WORK REQUEST
Below are records; write all of them out exactly.

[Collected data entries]
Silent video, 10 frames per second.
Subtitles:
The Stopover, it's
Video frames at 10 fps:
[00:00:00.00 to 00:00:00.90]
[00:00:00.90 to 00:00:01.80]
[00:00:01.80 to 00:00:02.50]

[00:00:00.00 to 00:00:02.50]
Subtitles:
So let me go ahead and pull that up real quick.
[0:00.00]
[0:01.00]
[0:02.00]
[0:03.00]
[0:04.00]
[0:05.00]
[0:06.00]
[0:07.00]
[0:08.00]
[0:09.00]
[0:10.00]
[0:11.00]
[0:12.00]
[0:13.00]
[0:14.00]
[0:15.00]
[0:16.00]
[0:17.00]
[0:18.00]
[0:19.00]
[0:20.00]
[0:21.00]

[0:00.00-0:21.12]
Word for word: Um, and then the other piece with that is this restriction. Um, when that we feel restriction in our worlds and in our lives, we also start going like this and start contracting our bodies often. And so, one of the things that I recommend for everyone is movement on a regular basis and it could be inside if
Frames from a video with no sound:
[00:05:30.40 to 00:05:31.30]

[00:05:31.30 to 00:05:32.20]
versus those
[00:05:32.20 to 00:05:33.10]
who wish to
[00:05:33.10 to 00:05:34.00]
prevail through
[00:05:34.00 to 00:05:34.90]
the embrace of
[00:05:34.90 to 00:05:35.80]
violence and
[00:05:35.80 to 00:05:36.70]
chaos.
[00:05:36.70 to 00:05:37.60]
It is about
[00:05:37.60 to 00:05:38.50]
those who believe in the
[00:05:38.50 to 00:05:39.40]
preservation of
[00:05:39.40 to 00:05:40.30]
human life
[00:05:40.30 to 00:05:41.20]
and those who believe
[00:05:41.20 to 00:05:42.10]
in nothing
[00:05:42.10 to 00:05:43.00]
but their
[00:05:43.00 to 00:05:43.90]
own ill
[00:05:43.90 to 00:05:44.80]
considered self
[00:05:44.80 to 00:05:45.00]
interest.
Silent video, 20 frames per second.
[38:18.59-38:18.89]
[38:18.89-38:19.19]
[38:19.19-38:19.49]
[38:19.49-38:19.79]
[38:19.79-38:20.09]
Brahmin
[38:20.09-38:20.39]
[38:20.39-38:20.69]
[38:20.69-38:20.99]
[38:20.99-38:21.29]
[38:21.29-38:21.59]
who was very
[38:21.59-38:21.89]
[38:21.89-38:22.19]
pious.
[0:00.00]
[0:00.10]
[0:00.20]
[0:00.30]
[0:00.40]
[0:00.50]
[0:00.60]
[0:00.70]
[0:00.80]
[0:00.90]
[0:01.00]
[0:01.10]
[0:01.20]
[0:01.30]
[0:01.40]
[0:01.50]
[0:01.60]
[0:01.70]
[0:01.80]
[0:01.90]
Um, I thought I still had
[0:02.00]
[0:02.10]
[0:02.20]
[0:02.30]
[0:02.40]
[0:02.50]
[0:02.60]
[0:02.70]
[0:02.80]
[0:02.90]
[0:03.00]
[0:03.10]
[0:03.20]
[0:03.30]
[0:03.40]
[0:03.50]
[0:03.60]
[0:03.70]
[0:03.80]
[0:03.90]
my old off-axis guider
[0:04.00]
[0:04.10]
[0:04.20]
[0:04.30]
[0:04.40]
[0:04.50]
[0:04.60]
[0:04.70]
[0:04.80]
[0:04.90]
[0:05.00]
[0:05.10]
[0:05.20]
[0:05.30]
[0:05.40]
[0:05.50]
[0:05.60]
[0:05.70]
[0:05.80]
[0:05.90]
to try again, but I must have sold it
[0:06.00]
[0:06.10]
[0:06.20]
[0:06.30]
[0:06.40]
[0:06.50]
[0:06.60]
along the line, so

EXPECTED OUTPUT
Silent video, 10 frames per second.
Subtitles:
The Stopover, it's
Video frames at 10 fps:
[00:00:00.00 to 00:00:00.90]
[00:00:00.90 to 00:00:01.80]
[00:00:01.80 to 00:00:02.50]

[00:00:00.00 to 00:00:02.50]
Subtitles:
So let me go ahead and pull that up real quick.
[0:00.00]
[0:01.00]
[0:02.00]
[0:03.00]
[0:04.00]
[0:05.00]
[0:06.00]
[0:07.00]
[0:08.00]
[0:09.00]
[0:10.00]
[0:11.00]
[0:12.00]
[0:13.00]
[0:14.00]
[0:15.00]
[0:16.00]
[0:17.00]
[0:18.00]
[0:19.00]
[0:20.00]
[0:21.00]

[0:00.00-0:21.12]
Word for word: Um, and then the other piece with that is this restriction. Um, when that we feel restriction in our worlds and in our lives, we also start going like this and start contracting our bodies often. And so, one of the things that I recommend for everyone is movement on a regular basis and it could be inside if
Frames from a video with no sound:
[00:05:30.40 to 00:05:31.30]

[00:05:31.30 to 00:05:32.20]
versus those
[00:05:32.20 to 00:05:33.10]
who wish to
[00:05:33.10 to 00:05:34.00]
prevail through
[00:05:34.00 to 00:05:34.90]
the embrace of
[00:05:34.90 to 00:05:35.80]
violence and
[00:05:35.80 to 00:05:36.70]
chaos.
[00:05:36.70 to 00:05:37.60]
It is about
[00:05:37.60 to 00:05:38.50]
those who believe in the
[00:05:38.50 to 00:05:39.40]
preservation of
[00:05:39.40 to 00:05:40.30]
human life
[00:05:40.30 to 00:05:41.20]
and those who believe
[00:05:41.20 to 00:05:42.10]
in nothing
[00:05:42.10 to 00:05:43.00]
but their
[00:05:43.00 to 00:05:43.90]
own ill
[00:05:43.90 to 00:05:44.80]
considered self
[00:05:44.80 to 00:05:45.00]
interest.
Silent video, 20 frames per second.
[38:18.59-38:18.89]
[38:18.89-38:19.19]
[38:19.19-38:19.49]
[38:19.49-38:19.79]
[38:19.79-38:20.09]
Brahmin
[38:20.09-38:20.39]
[38:20.39-38:20.69]
[38:20.69-38:20.99]
[38:20.99-38:21.29]
[38:21.29-38:21.59]
who was very
[38:21.59-38:21.89]
[38:21.89-38:22.19]
pious.
[0:00.00]
[0:00.10]
[0:00.20]
[0:00.30]
[0:00.40]
[0:00.50]
[0:00.60]
[0:00.70]
[0:00.80]
[0:00.90]
[0:01.00]
[0:01.10]
[0:01.20]
[0:01.30]
[0:01.40]
[0:01.50]
[0:01.60]
[0:01.70]
[0:01.80]
[0:01.90]
Um, I thought I still had
[0:02.00]
[0:02.10]
[0:02.20]
[0:02.30]
[0:02.40]
[0:02.50]
[0:02.60]
[0:02.70]
[0:02.80]
[0:02.90]
[0:03.00]
[0:03.10]
[0:03.20]
[0:03.30]
[0:03.40]
[0:03.50]
[0:03.60]
[0:03.70]
[0:03.80]
[0:03.90]
my old off-axis guider
[0:04.00]
[0:04.10]
[0:04.20]
[0:04.30]
[0:04.40]
[0:04.50]
[0:04.60]
[0:04.70]
[0:04.80]
[0:04.90]
[0:05.00]
[0:05.10]
[0:05.20]
[0:05.30]
[0:05.40]
[0:05.50]
[0:05.60]
[0:05.70]
[0:05.80]
[0:05.90]
to try again, but I must have sold it
[0:06.00]
[0:06.10]
[0:06.20]
[0:06.30]
[0:06.40]
[0:06.50]
[0:06.60]
along the line, so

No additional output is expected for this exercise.